** Task **
An exact repetition of every entry, with no images, is the required answer.

** The records **

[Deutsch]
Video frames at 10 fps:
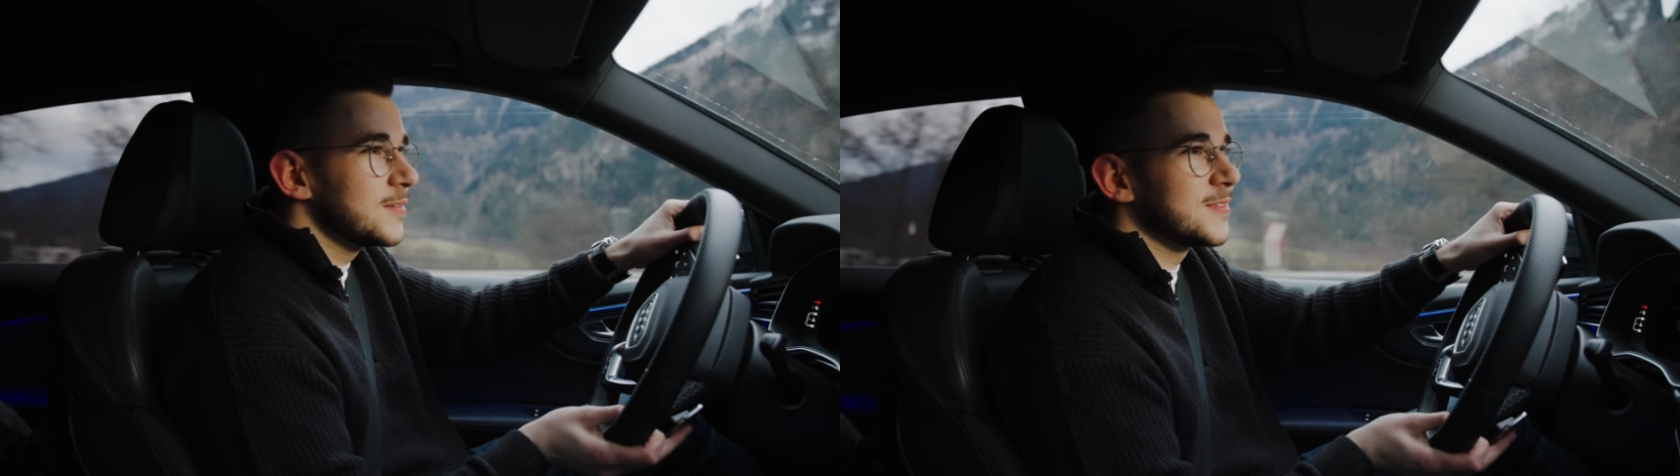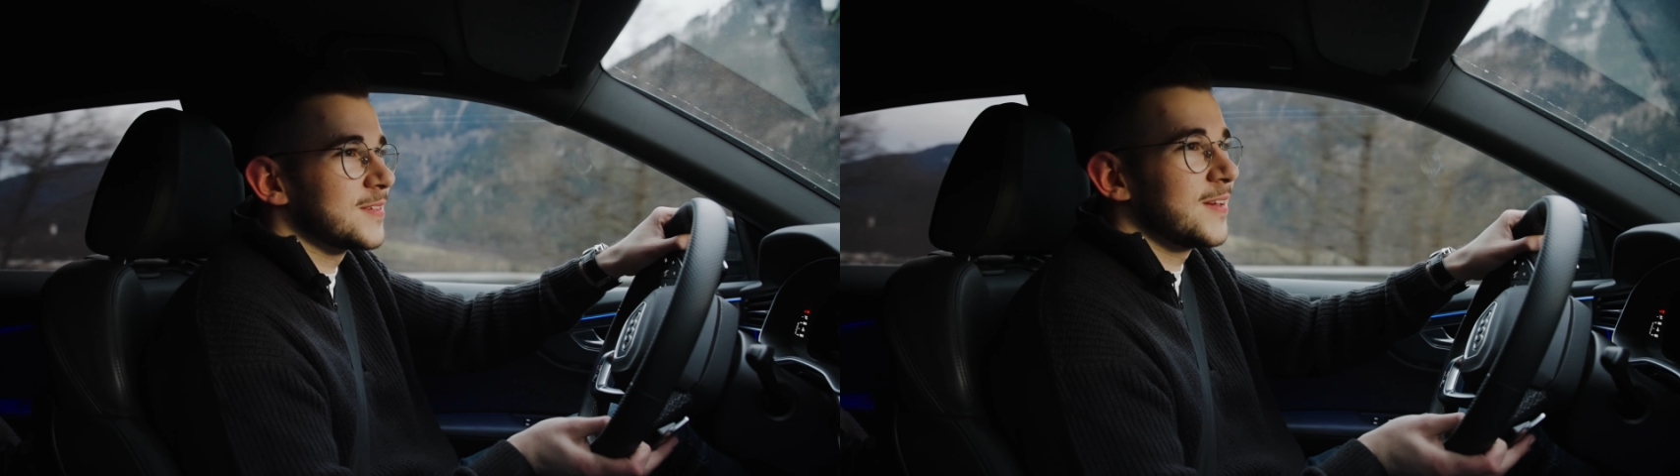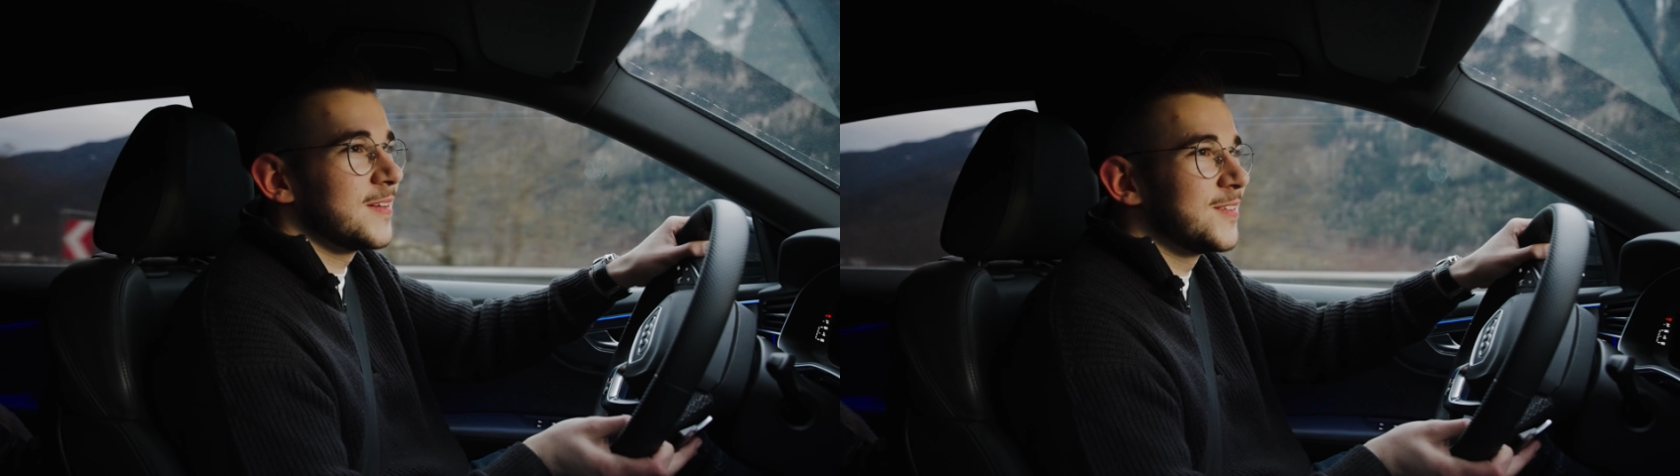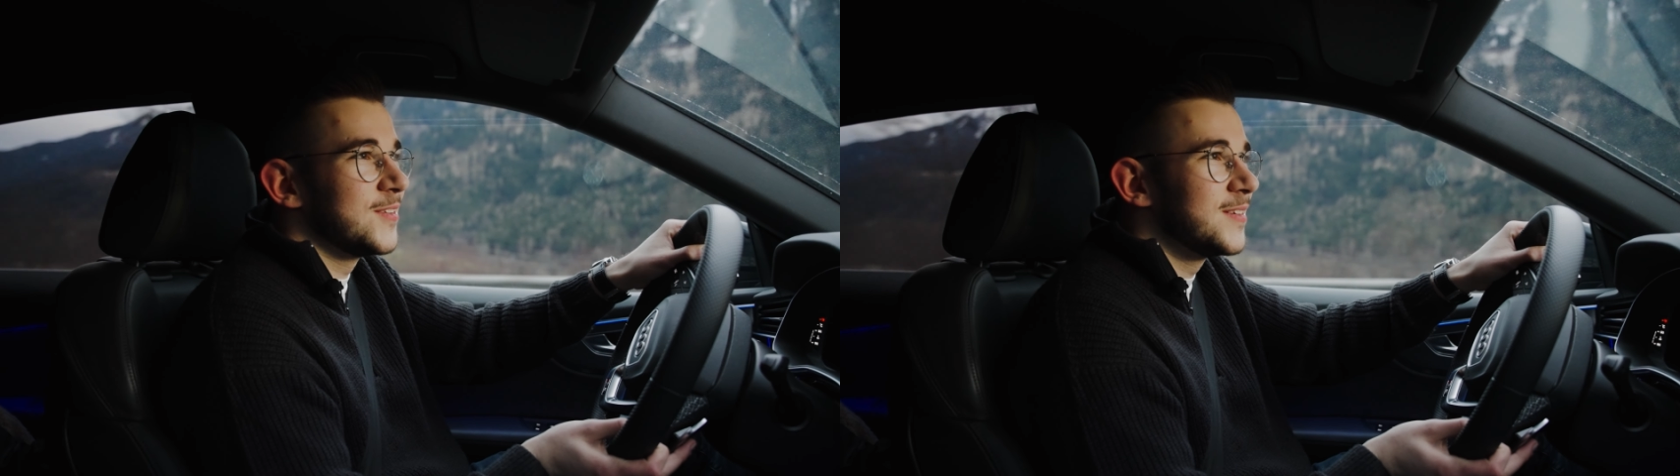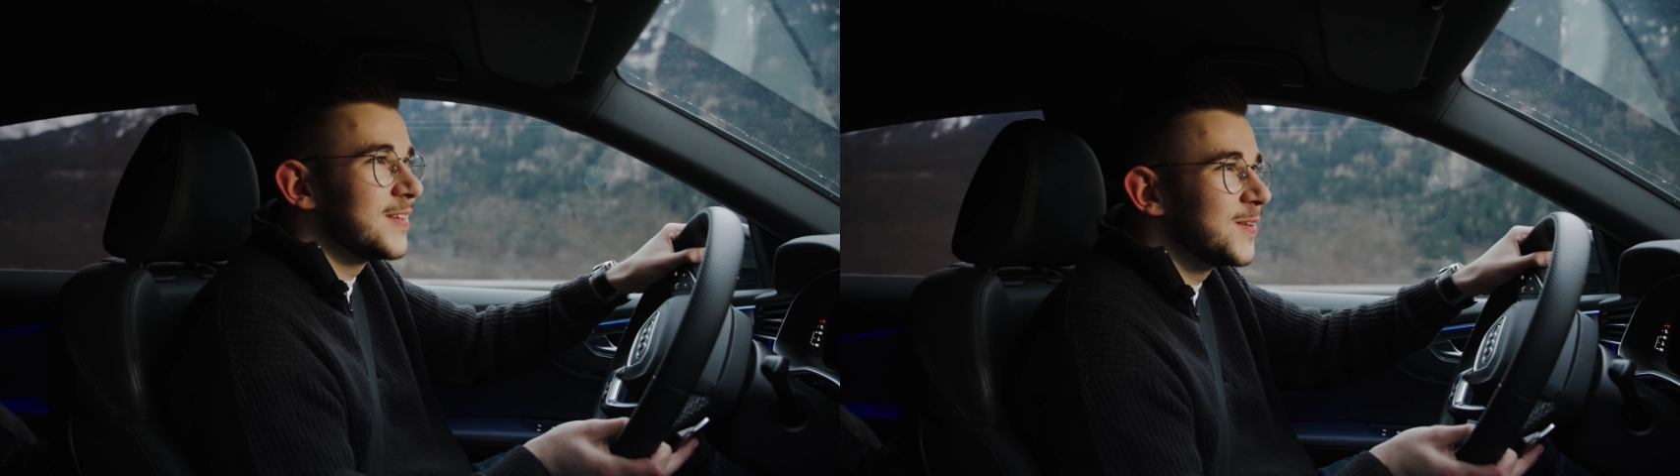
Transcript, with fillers: sein hier.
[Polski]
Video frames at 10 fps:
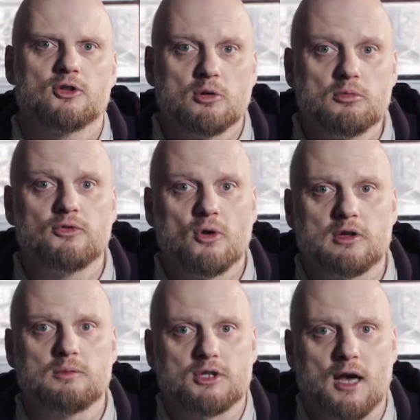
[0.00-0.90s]
to mówi o
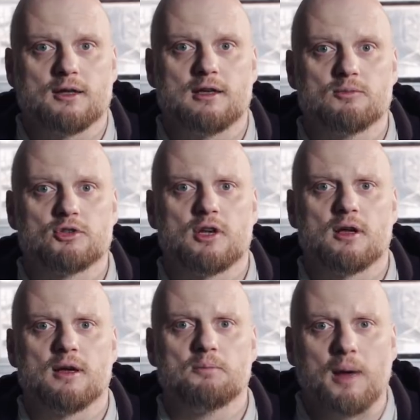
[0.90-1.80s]
kimś takim,
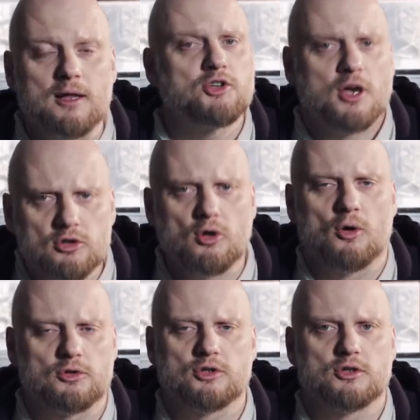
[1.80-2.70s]
że będzie
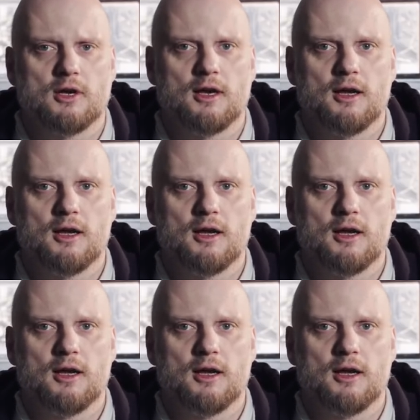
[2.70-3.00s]
ktoś,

** Worked solution **
[Deutsch]
Video frames at 10 fps:
Transcript, with fillers: sein hier.
[Polski]
Video frames at 10 fps:
[0.00-0.90s]
to mówi o
[0.90-1.80s]
kimś takim,
[1.80-2.70s]
że będzie
[2.70-3.00s]
ktoś,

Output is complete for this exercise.